Efficient Traffic Sign Classification Using Pruning and Quantization for Embedded Systems

🚦 Project Overview

This repository investigates the classification of German Traffic Signs using a custom Convolutional Neural Network (CNN), with a particular emphasis on deploying efficient models for embedded systems and edge devices. The project centers on model optimization techniques such as L1 unstructured pruning and Quantization Aware Training (QAT) to substantially reduce model size and computational demands.

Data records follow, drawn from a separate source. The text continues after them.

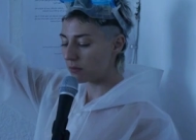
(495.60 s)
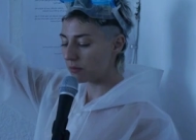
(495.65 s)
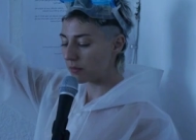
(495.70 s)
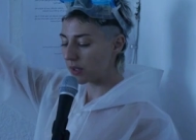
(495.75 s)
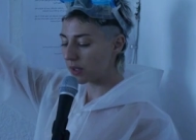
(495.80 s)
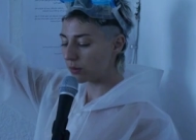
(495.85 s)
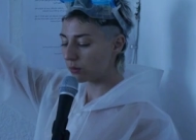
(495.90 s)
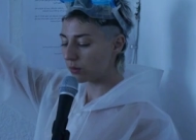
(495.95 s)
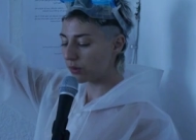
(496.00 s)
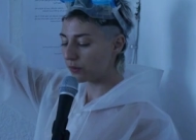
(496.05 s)

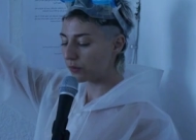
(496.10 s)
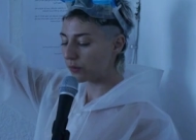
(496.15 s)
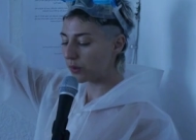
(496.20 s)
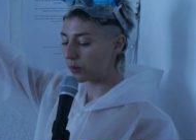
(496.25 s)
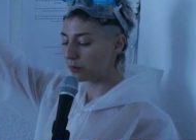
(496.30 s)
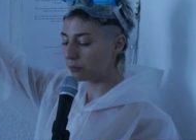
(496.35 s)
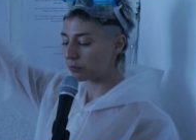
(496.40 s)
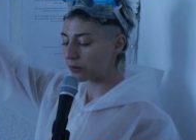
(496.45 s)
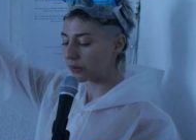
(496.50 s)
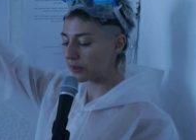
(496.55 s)
minimal
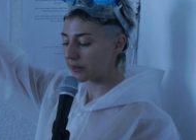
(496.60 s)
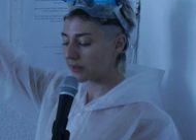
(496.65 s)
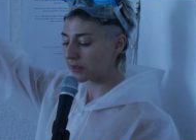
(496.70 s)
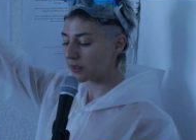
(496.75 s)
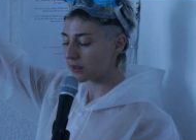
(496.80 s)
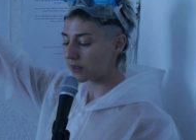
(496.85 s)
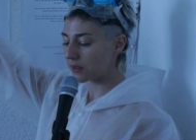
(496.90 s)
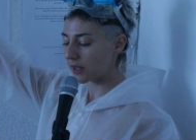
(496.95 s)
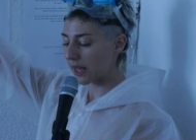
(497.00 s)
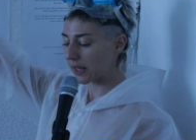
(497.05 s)

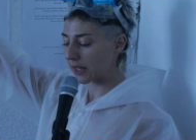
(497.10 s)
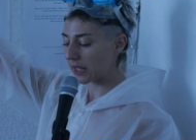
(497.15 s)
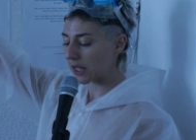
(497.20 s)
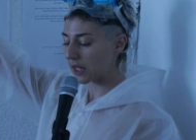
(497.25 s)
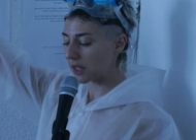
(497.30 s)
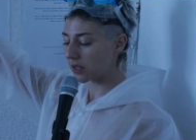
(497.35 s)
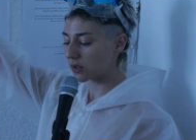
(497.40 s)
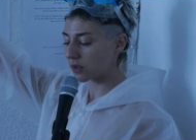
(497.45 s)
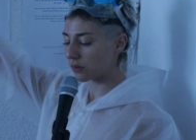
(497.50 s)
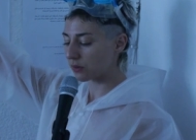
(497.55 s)
footprint, and
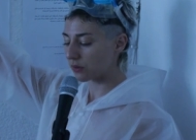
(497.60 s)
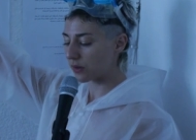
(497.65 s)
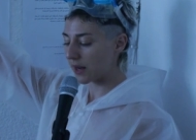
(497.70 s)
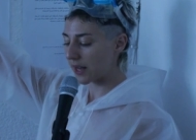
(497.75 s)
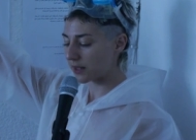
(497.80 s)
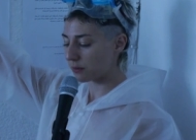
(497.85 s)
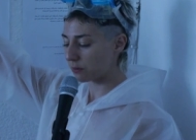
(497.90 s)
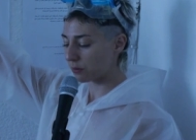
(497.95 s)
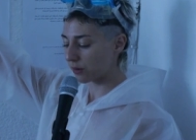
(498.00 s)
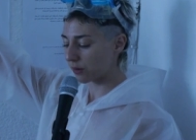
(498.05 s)
ease of
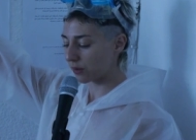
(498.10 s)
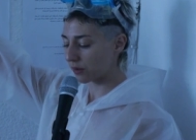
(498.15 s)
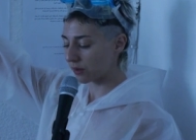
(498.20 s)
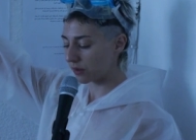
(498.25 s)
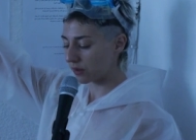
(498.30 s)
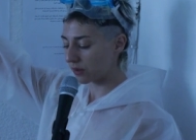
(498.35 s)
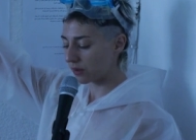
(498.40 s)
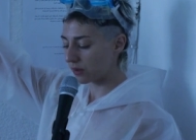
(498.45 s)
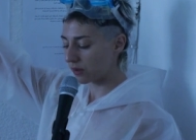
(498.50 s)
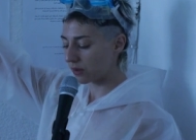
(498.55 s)
transport.
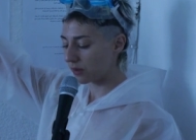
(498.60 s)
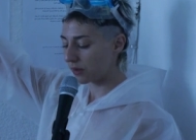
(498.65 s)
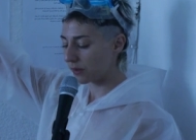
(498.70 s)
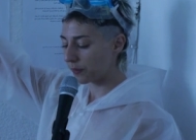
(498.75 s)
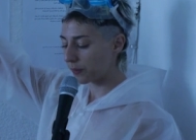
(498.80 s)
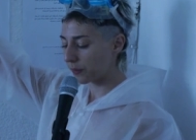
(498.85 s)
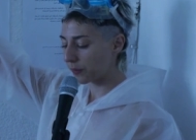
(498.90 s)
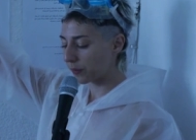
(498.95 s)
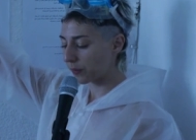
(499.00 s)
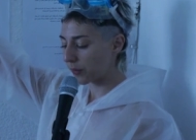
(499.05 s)

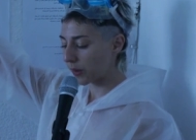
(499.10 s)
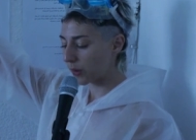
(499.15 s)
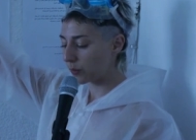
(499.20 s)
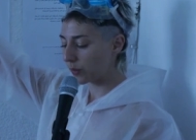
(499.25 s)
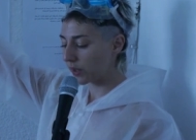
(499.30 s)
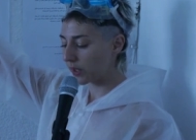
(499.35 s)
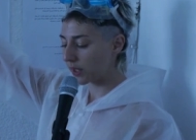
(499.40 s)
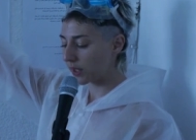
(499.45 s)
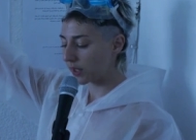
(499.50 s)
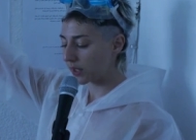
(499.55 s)

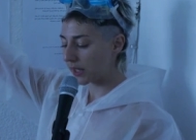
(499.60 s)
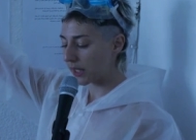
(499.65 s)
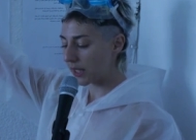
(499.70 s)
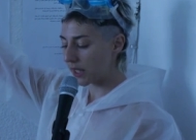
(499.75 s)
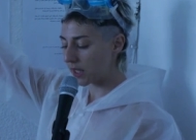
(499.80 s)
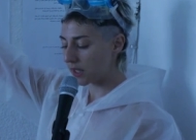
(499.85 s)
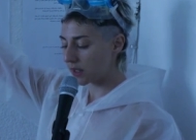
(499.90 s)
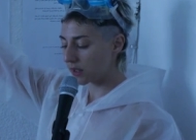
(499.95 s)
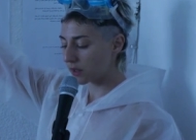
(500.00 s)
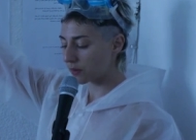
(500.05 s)
We need
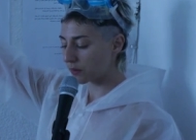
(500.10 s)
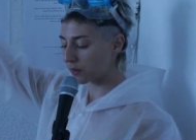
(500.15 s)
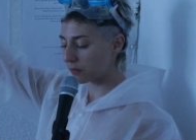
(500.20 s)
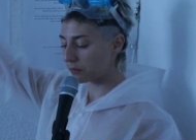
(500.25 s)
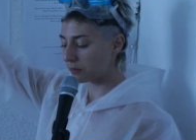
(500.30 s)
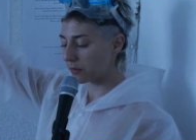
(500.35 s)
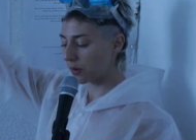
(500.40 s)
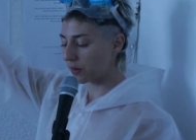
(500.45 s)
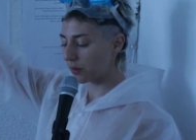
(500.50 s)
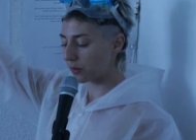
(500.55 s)
ease for
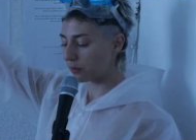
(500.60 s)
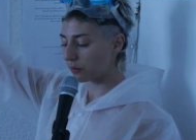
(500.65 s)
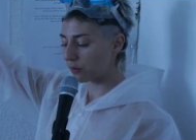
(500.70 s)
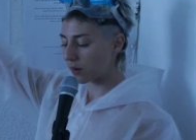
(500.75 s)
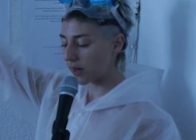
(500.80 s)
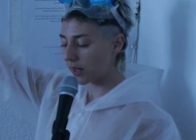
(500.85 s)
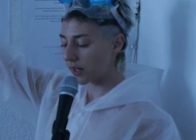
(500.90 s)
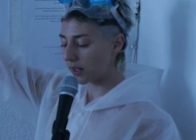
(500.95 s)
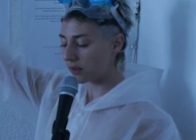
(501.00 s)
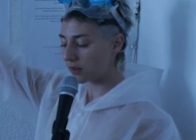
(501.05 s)
both
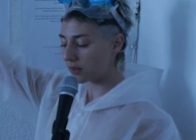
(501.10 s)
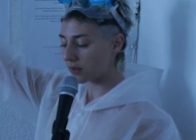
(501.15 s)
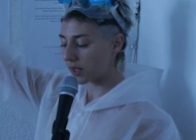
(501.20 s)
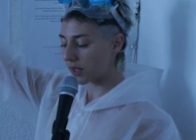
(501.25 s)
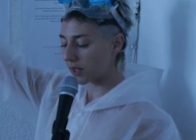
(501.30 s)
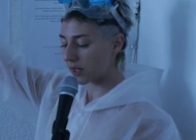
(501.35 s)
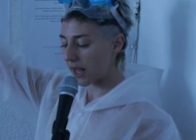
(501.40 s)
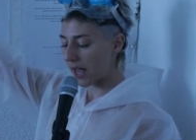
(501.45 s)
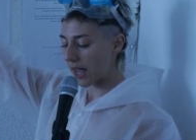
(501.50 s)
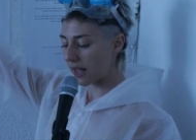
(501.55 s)
right
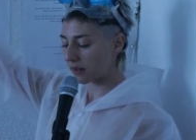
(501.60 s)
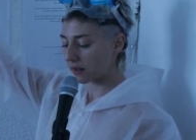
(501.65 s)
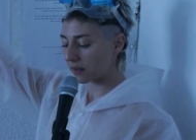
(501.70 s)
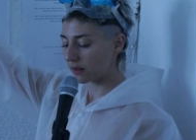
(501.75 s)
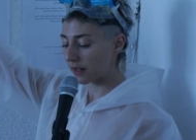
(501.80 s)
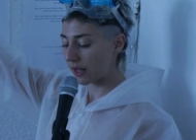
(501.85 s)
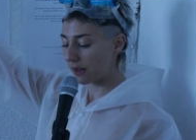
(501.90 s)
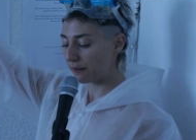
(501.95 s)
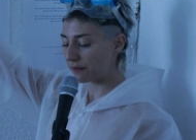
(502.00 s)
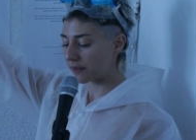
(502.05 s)
and
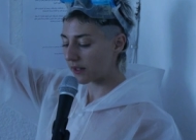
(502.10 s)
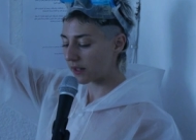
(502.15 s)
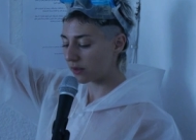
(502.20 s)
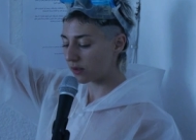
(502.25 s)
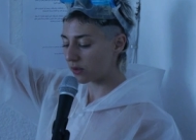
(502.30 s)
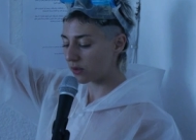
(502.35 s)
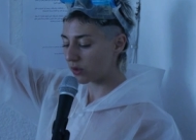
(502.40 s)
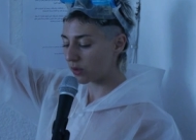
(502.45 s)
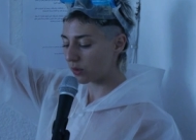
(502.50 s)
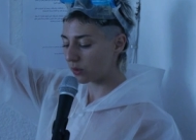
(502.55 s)

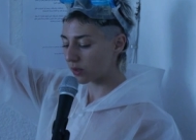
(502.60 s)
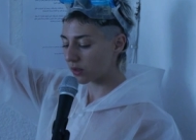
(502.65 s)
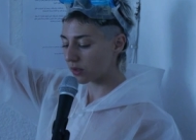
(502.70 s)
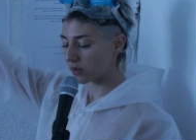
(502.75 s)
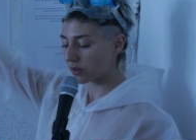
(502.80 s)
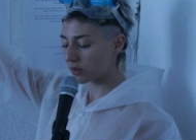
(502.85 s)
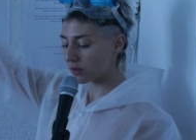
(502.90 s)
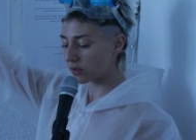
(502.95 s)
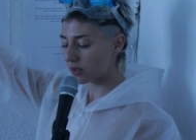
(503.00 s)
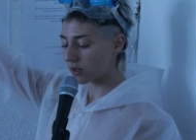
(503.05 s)
left-handed
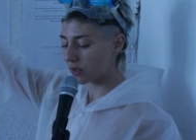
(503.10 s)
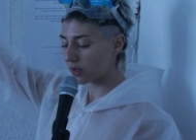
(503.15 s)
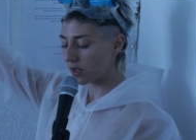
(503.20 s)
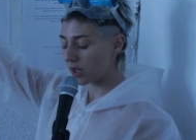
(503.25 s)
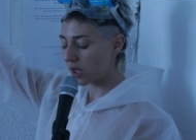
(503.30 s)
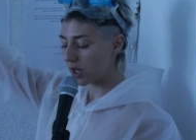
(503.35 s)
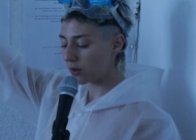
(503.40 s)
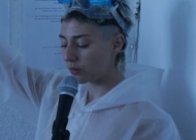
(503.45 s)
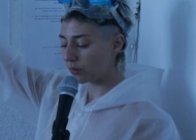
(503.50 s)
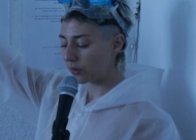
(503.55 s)
shooters.
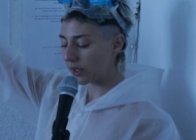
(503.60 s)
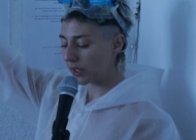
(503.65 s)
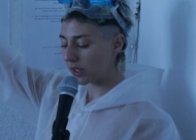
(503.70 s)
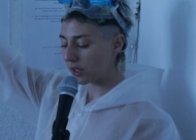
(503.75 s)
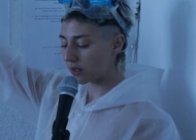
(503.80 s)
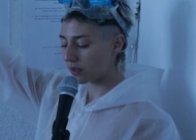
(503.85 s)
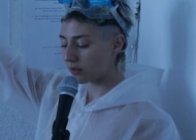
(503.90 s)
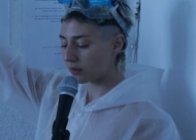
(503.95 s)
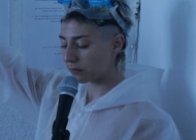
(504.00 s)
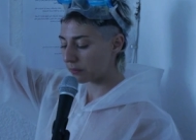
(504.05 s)
We
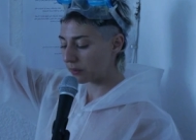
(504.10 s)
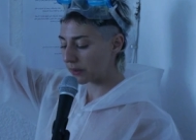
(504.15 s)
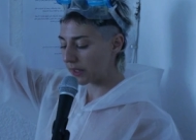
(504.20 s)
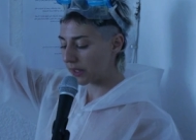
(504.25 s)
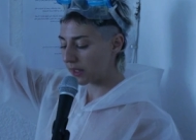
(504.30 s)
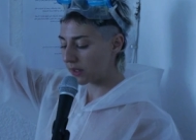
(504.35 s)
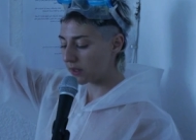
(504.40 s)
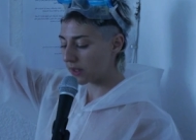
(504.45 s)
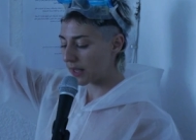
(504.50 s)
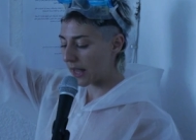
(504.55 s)
need
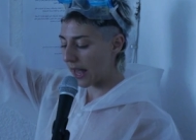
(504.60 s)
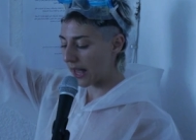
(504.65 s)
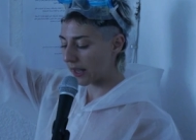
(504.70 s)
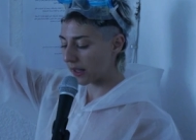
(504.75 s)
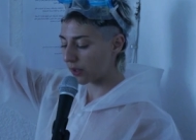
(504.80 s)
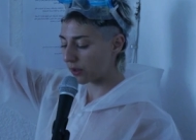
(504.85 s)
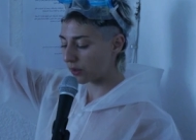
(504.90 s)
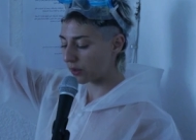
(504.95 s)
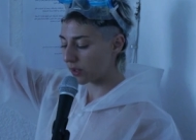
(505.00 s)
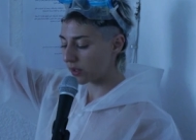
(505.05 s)
complete,
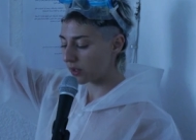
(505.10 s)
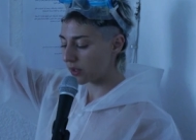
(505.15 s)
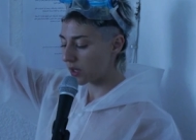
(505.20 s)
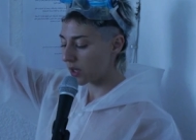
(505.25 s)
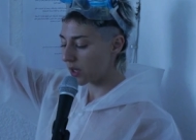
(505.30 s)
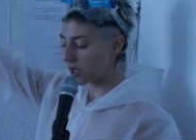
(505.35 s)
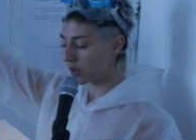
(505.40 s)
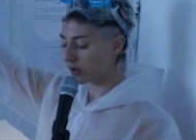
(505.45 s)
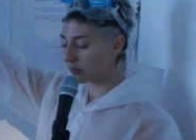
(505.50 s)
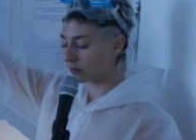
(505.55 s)
accurate,
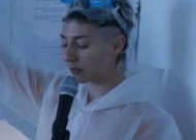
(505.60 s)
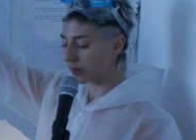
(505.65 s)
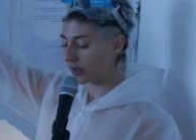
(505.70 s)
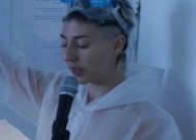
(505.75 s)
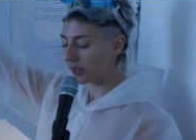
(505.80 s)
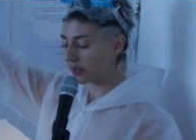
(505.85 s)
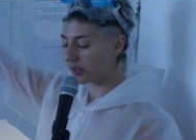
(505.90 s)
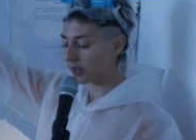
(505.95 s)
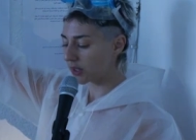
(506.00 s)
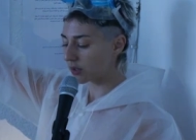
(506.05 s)

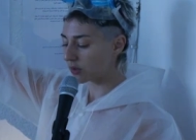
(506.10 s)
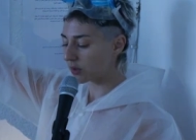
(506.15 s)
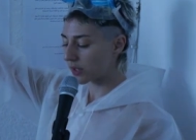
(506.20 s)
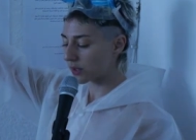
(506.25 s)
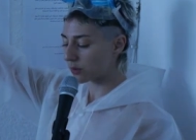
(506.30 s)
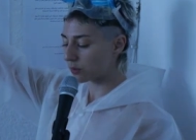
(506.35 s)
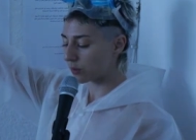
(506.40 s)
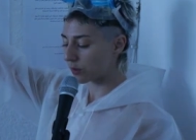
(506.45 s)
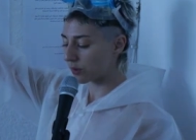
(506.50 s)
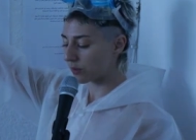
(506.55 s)
completely
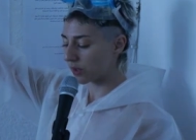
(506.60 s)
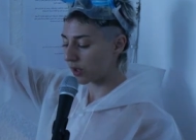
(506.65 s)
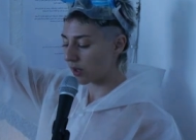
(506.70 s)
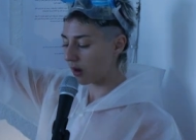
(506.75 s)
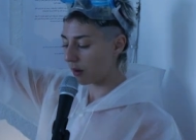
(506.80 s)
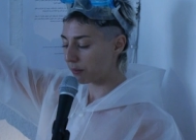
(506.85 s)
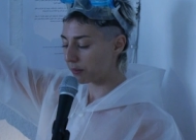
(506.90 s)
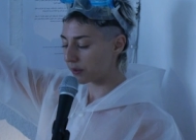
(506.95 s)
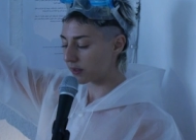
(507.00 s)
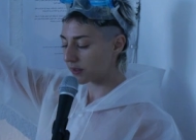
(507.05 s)
trustworthy
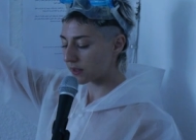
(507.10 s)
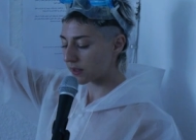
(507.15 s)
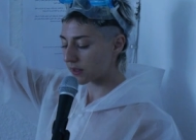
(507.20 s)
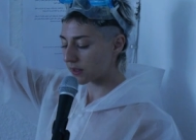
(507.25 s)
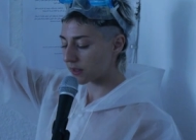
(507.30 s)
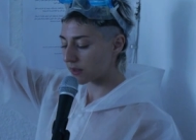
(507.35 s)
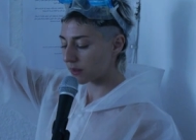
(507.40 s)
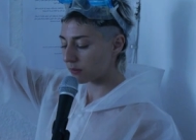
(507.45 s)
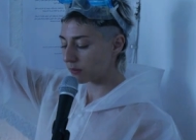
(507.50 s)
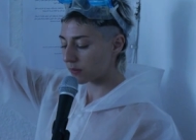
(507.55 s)
operating
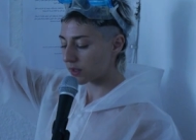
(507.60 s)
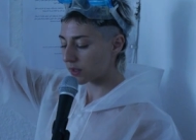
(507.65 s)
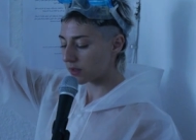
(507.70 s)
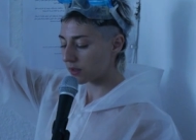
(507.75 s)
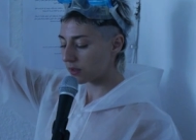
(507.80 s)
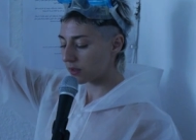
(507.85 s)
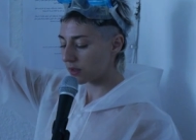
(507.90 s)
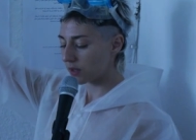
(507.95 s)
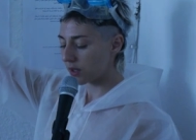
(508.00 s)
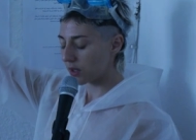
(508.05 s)
systems.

The goal is to maintain high classification accuracy while enhancing inference speed and resource efficiency, making the model well-suited for real-time traffic sign recognition on resource-constrained platforms like embedded systems and edge devices.

✨ Features

Automated Data Handling: Downloads and extracts the GTSRB dataset from Kaggle.
Data Augmentation: Custom pipeline to balance the imbalanced dataset and enhance model robustness via color variations and geometric transformations.
Custom CNN: A compact and efficient TrafficSignCNN architecture for robust traffic sign recognition.
Advanced Model Optimization:
- Pruning: L1 unstructured pruning implemented via analysis-driven and fixed-percentage strategies.
- Quantization Aware Training (QAT): Integrates quantization into training for improved accuracy retention at lower precision (INT8).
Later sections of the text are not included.